Welcome to the Time Series Toolbox
The Time Series Toolbox enables users to perform preliminary analysis on either user uploaded time series data or preloaded United States Geological Survey (USGS) streamflow gage data. Without programming expertise, users can deploy streamlined analysis pipelines, uncovering previously hidden data patterns and rapidly moving from data acquisition to analytic insight. Thus, the tool enables more consistent, repeatable, and efficient time series analysis.
This web tool applies various statistical tests to facilitate a better understanding of the data. In particular, the tool can detect nonstationarities in the historical record to help the user segment the record into datasets whose statistical properties can be considered stationary. The tool also allows users to condUsers can also explore their data through three different time series models: Auto-Regressive Integrated Moving Average (ARIMA), Exponential Smoothing (ETS), and Linear Models (TSLM). These models can be applied in the forecasting, error handling, interpretation, and decomposition of climate data.

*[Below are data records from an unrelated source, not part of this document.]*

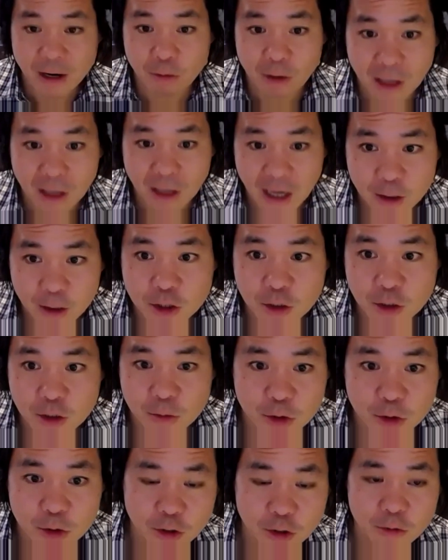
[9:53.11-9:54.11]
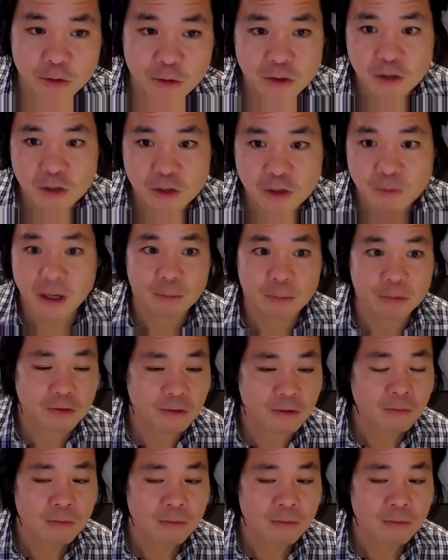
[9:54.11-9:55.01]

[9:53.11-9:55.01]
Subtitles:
related to insurance, perhaps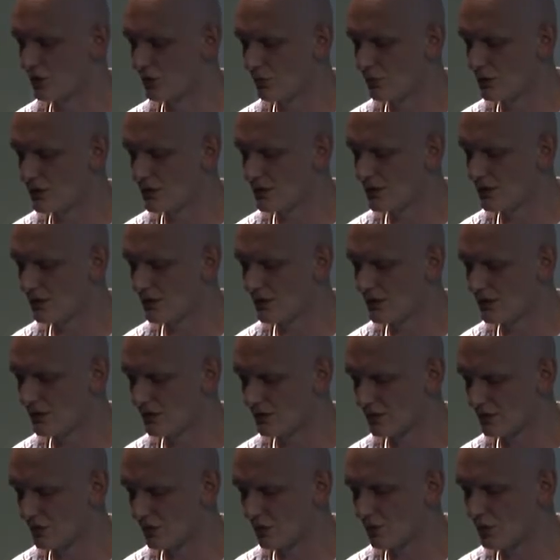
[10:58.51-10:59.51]
you will see
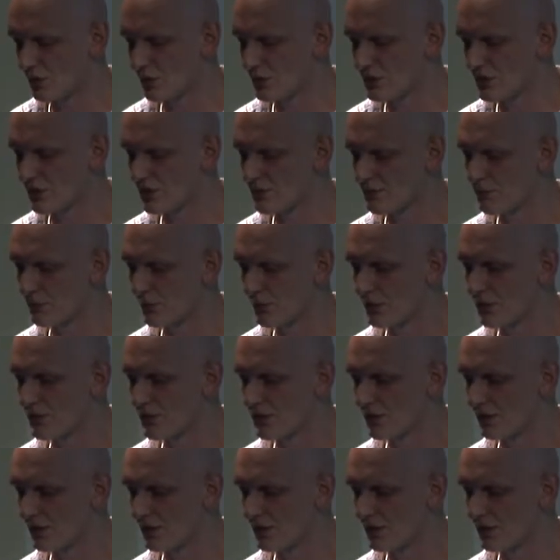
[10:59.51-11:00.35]
that all those exploits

This tool was developed in conjunction with USACE Engineering Technical Letter (ETL) 1100-2-3, Guidance for Detection of Nonstationarities in Annual Maximum Discharges, to detect nonstationarities in maximum annual flow time series. Per this ETL 1100-2-3, engineers will be required to assess the stationarity of all streamflow records analyzed in support of hydrologic analysis carried out for USACE planning and engineering decision-making purposes.
This functionality is contained within four different sheets:
Explore Data - This sheet allows users to select a) their own data or b) preloaded streamflow datasets. From there, the user can visualize that data for immediate inspection and evaluation, with further exploration on the Data Summary, Magnificent Seven, and Seasonality tabs if applicable. If USGS preloaded data is selected, the user can also visually confirm the location of a gage.
Model-Based Analysis - The Trend Analysis sheet utilizes two different statistical methods for trend detection and outputs the corresponding trend line coefficients and trend hypothesis tests for significance.
Nonstationarity Detection - The Nonstationarity Detector sheet uses a dozen different statistical methods to detect the presence of both abrupt and smooth nonstationarities in the period of record.
Time Series Modeling - For deeper inspection, the last tab fits a time series model to the uploaded data. Users can choose between a Time Series Linear Model, Auto Regressive Integrated Moving Average Model, and Exponential Smoothing Model, extracting both model fit statistics and the model’s forecasts for the uploaded data.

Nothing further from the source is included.